Metadata-Version: 2.1
Name: pyerrormetrics
Version: 0.0.1
Summary: pyerrormetrics is a library designed to calculate different error metrics (Error Quotient, Repeated Error Density, Watwin Algorithm, RR Algorithm) for a given set of code executions.
Home-page: https://git.rwth-aachen.de/learntech-lufgi9/public/pyerrormetrics
Author: Annabell Brocker,The Learning Technologies Research Group,RWTH Aachen University
Author-email: a.brocker@cs.rwth-aachen.de
License: MIT
Platform: any
Classifier: Programming Language :: Python :: 3
Classifier: License :: OSI Approved :: MIT License
Classifier: Operating System :: OS Independent
Requires-Python: >=3.9
Description-Content-Type: text/markdown
License-File: LICENSE
Requires-Dist: Levenshtein
Requires-Dist: datetime
Requires-Dist: statistics
Requires-Dist: pandas

# pyerrormetrics

pyerrormetrics is a library designed to calculate different error metrics (Error Quotient, Repeated Error Density, Watwin Algorithm) for a given set of python code executions.

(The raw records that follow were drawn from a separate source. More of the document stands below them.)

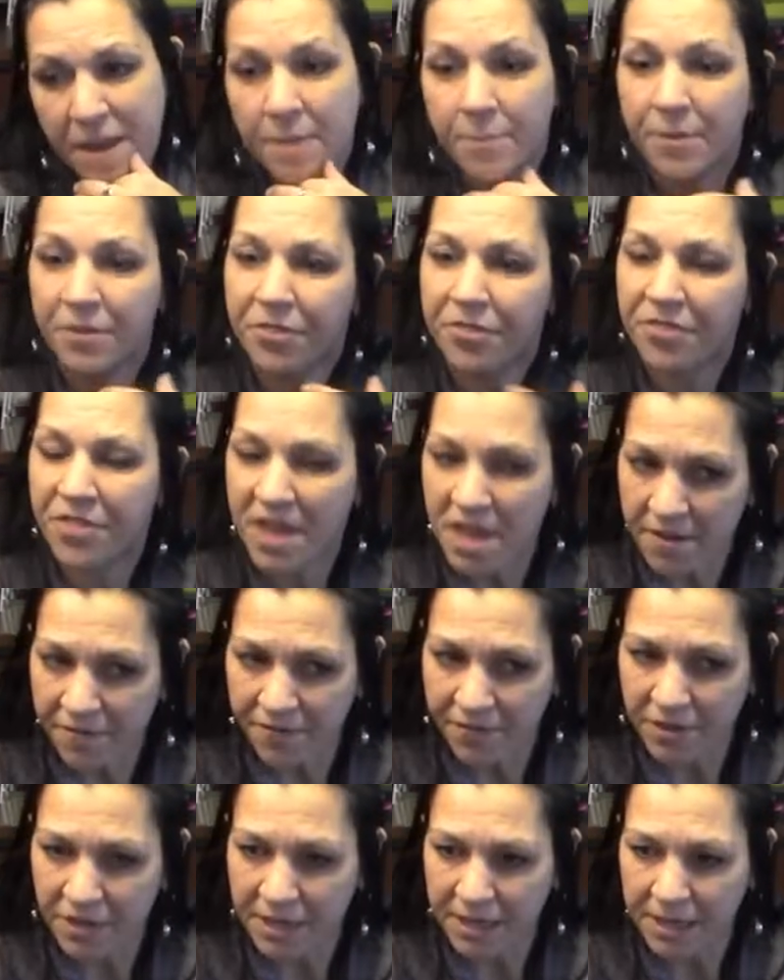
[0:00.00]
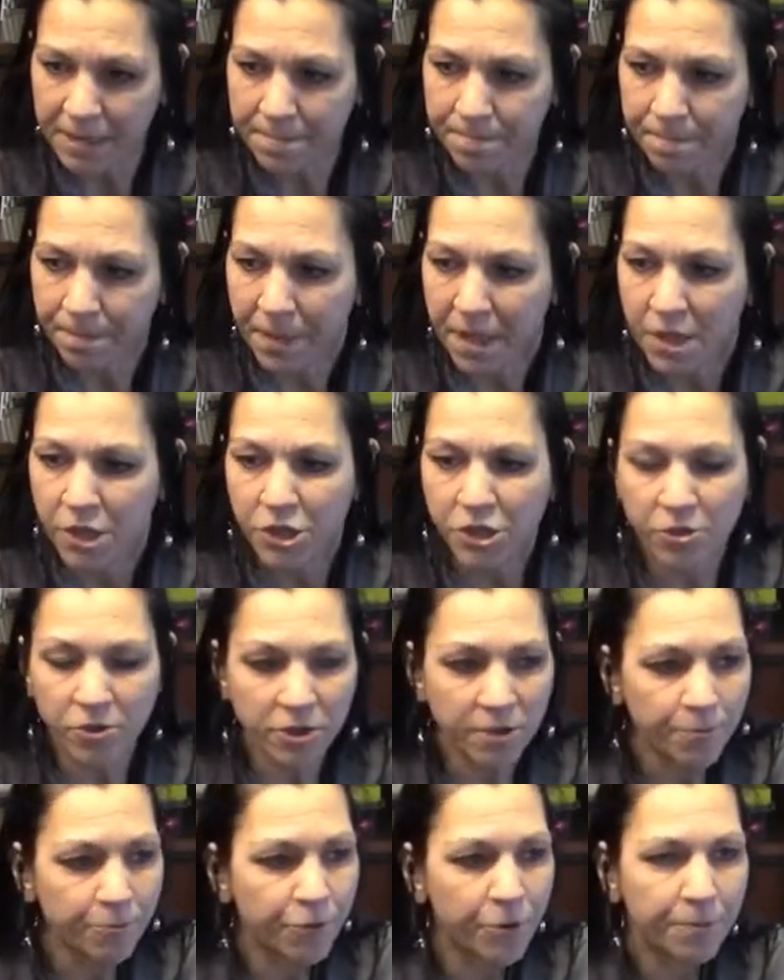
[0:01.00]
But thankfully, you
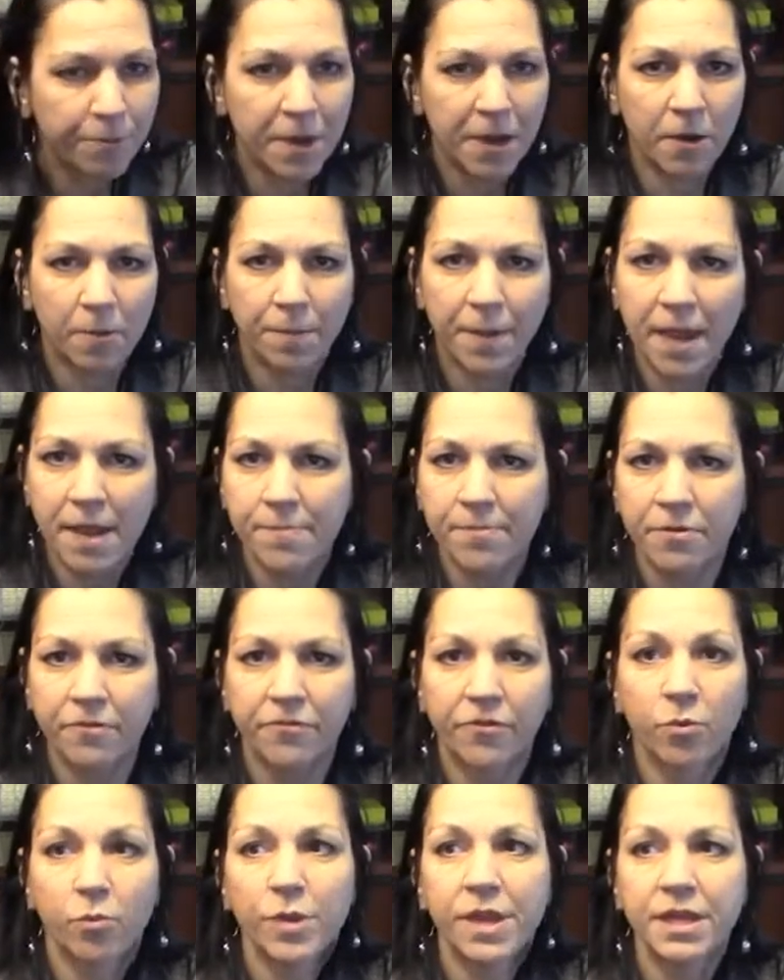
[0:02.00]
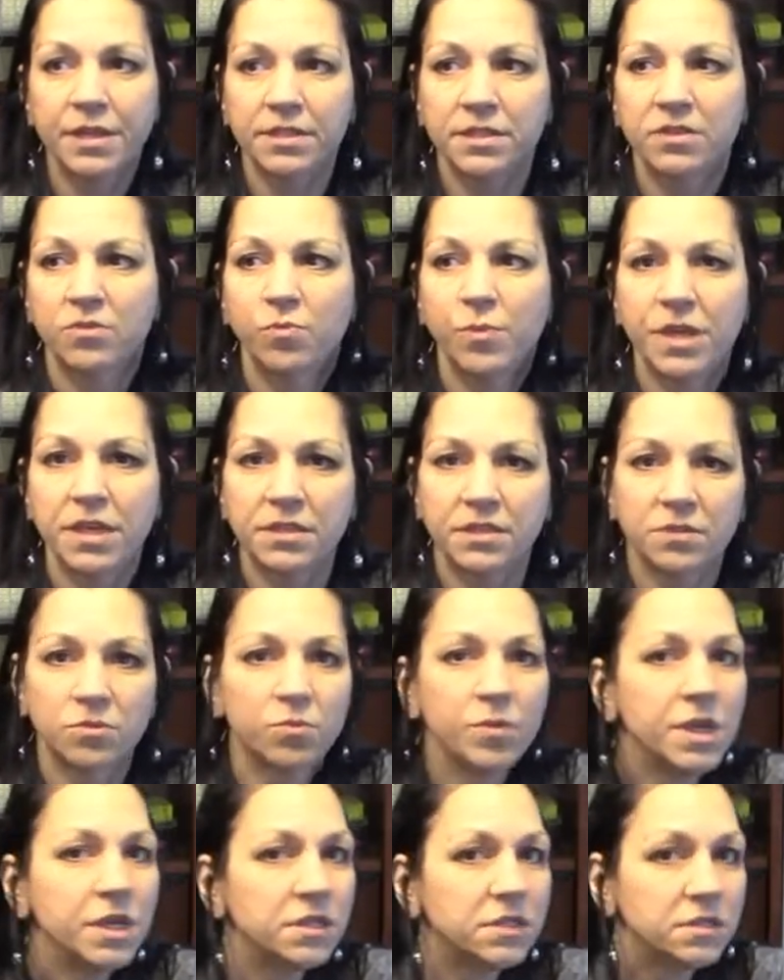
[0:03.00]
can prepare paper for weeks and weeks and
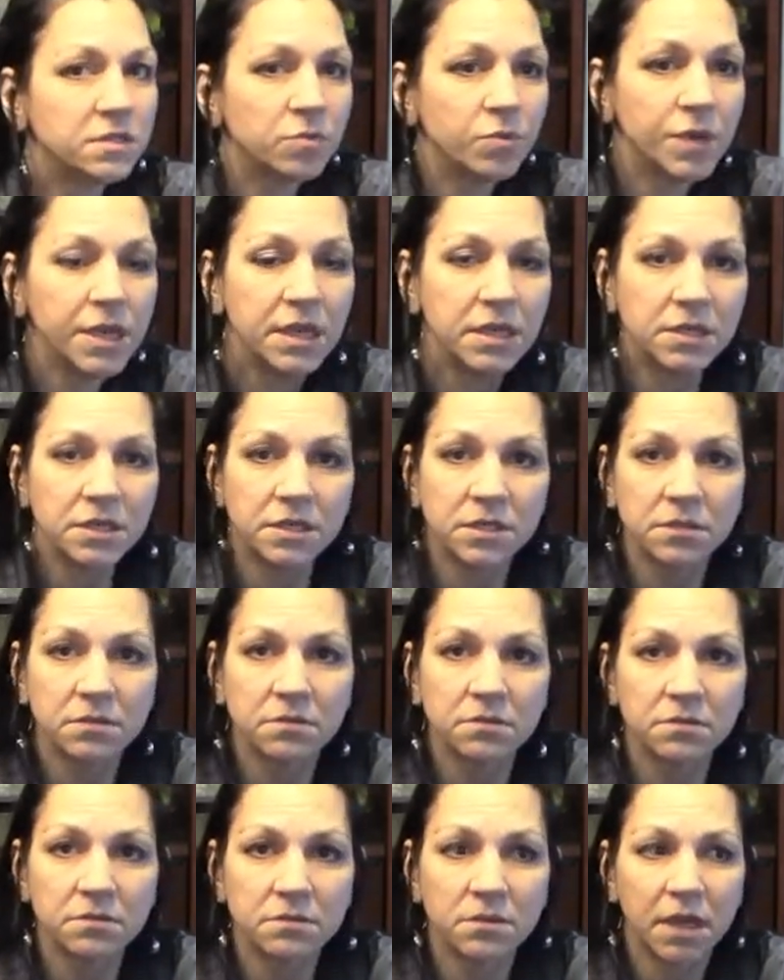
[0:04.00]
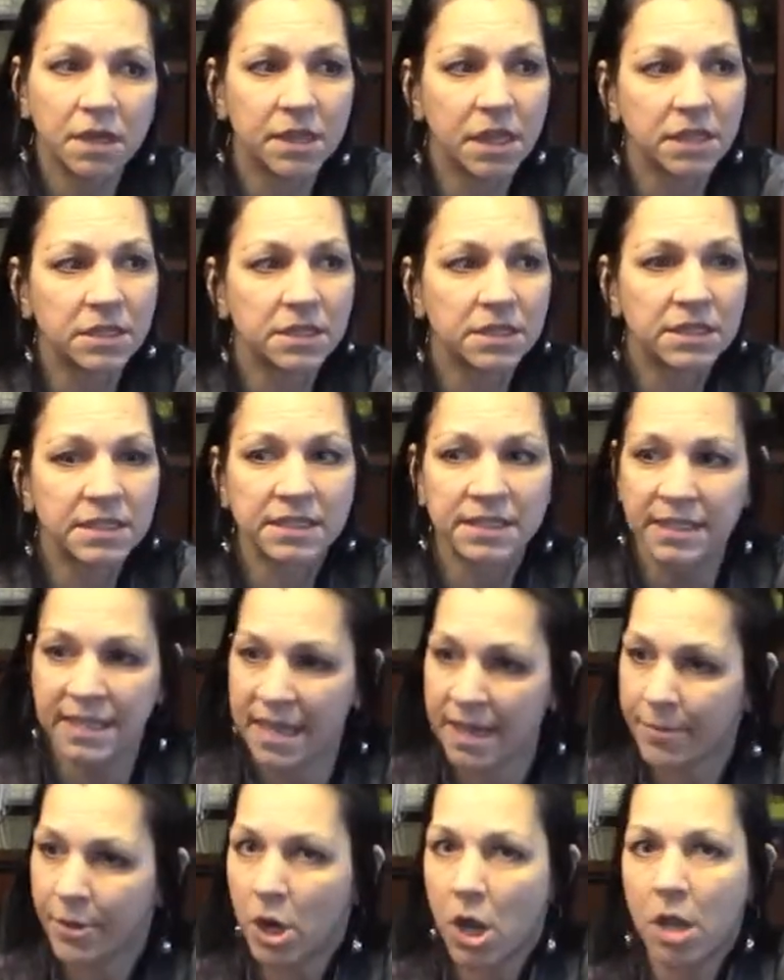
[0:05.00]
weeks and weeks and then
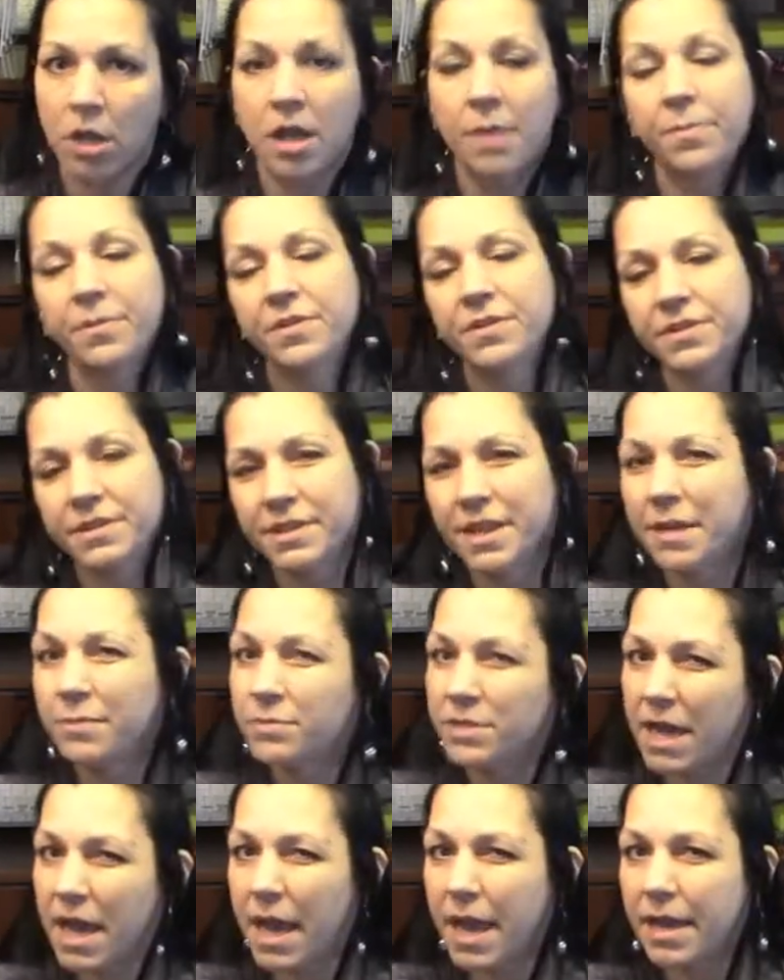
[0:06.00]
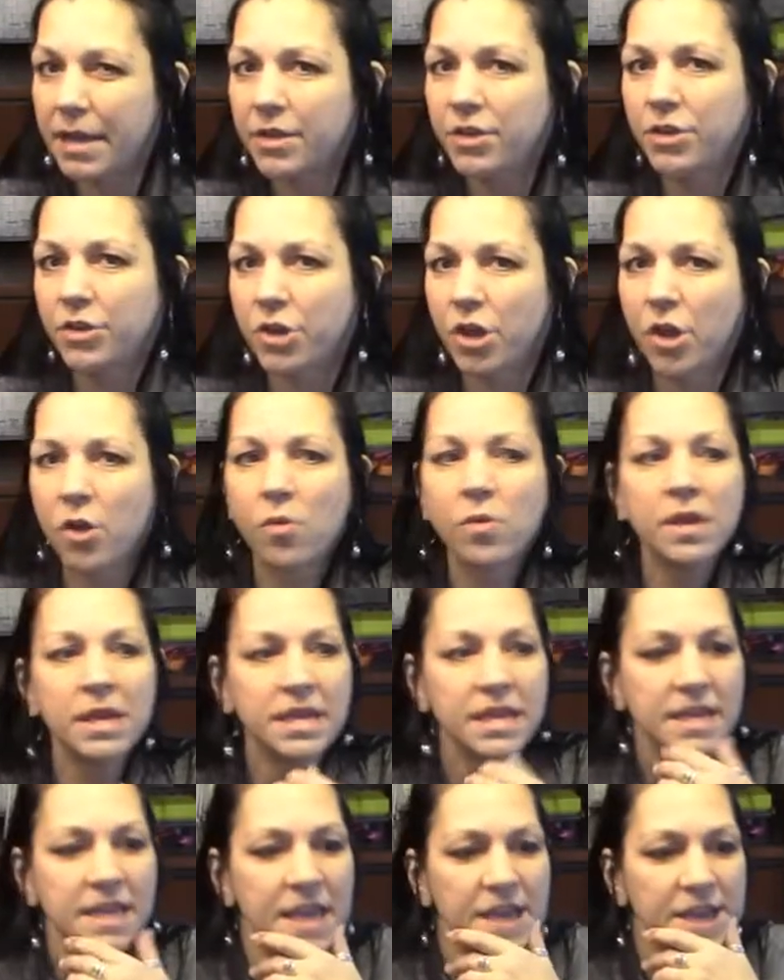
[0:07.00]
slam it all up in the same day. You know,
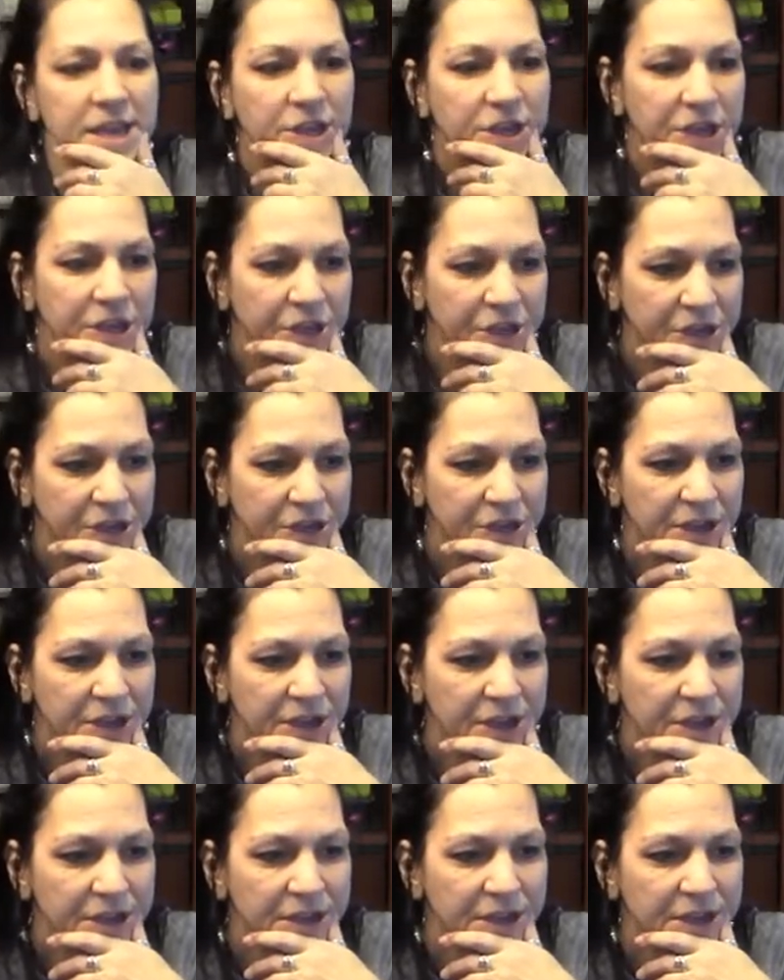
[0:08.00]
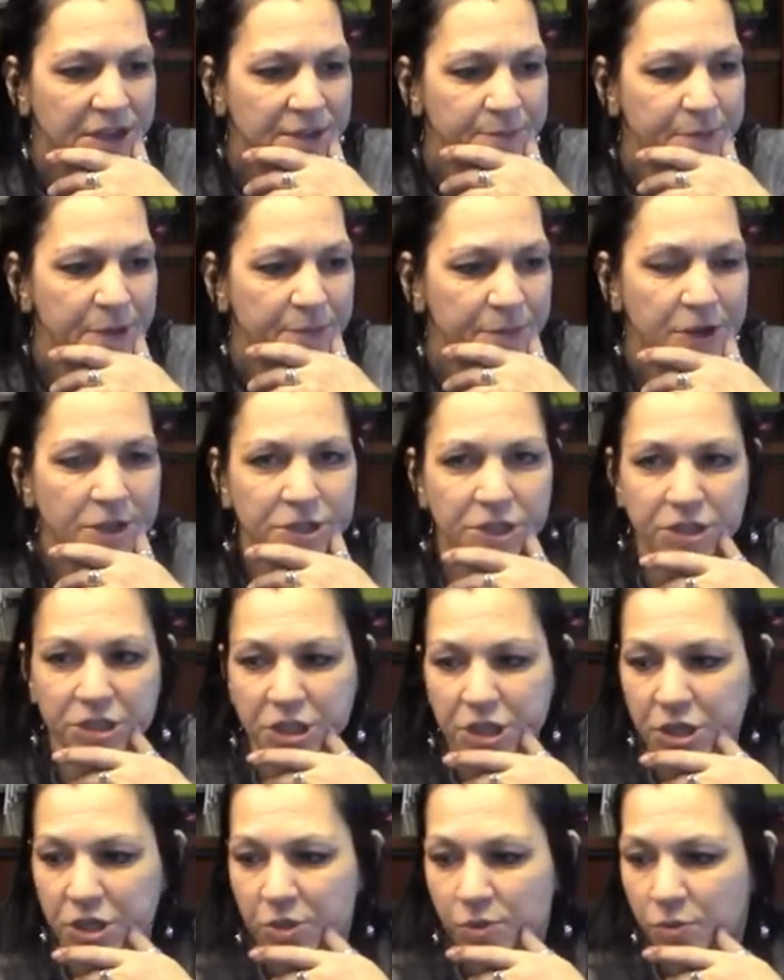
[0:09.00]
it can uh, it can be a project
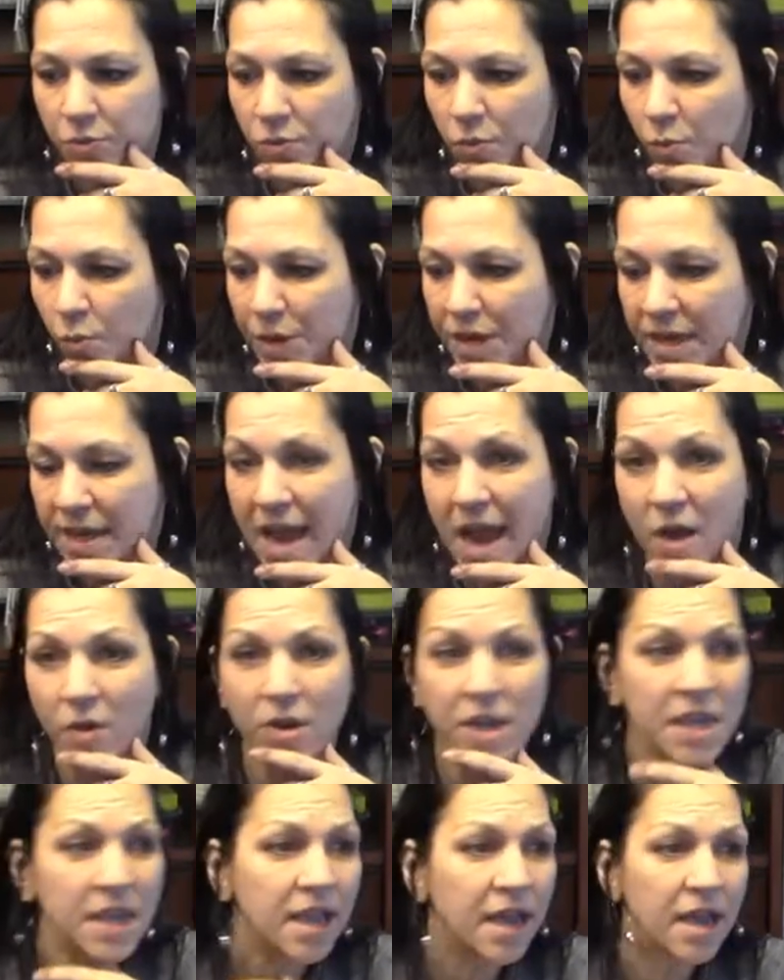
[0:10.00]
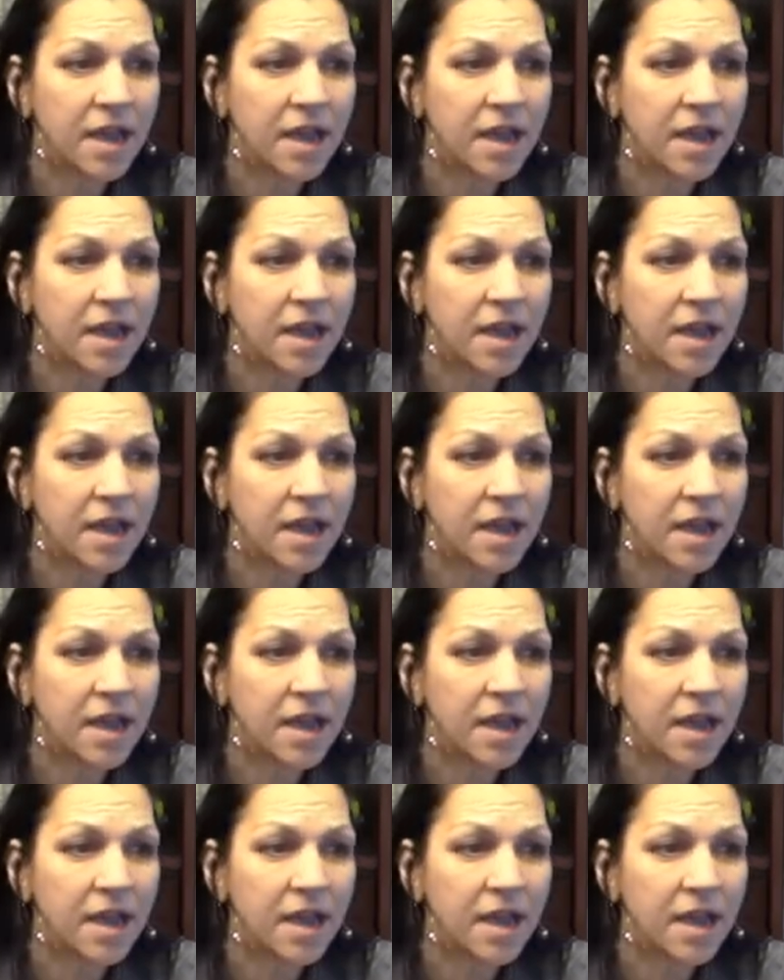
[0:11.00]
that you weed out.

The calculation can take place at different levels:
- user: data is aggregated per user
- user task: data is aggregated across all tasks of a user
- user session: data is aggregated across all sessions of a user
- user task session: data is aggregated across all tasks and sessions of a user

A session is defined as any sequence of consecutive events occurring within a 20-minute interval.

*IMPORTANT: 
A user always refers to one course. 
Therefore, if a user appears in several courses, it is considered separately for each course.
The calculation is therefore always carried out at course level.*

## Installation

### Via PyPi
``pip install pyerrormetrics``

### Without PyPi
1. Clone repository
2. Open Terminal and change directory to the cloned repository
3. Generate distribution archives on local machine: ``python setup.py sdist bdist_wheel``
4. Install the package on local machine: ``pip install .`` <br>  Alternatively, you can also install it in development mode: ``pip install -e .``

## Usage of pyerrormetrics
To use the methods from pyerrormetrics, you can either hand over a pandas DataFrame or a dictionary to the methods `error_quotient`, `repeated_error_density` and `watwin`.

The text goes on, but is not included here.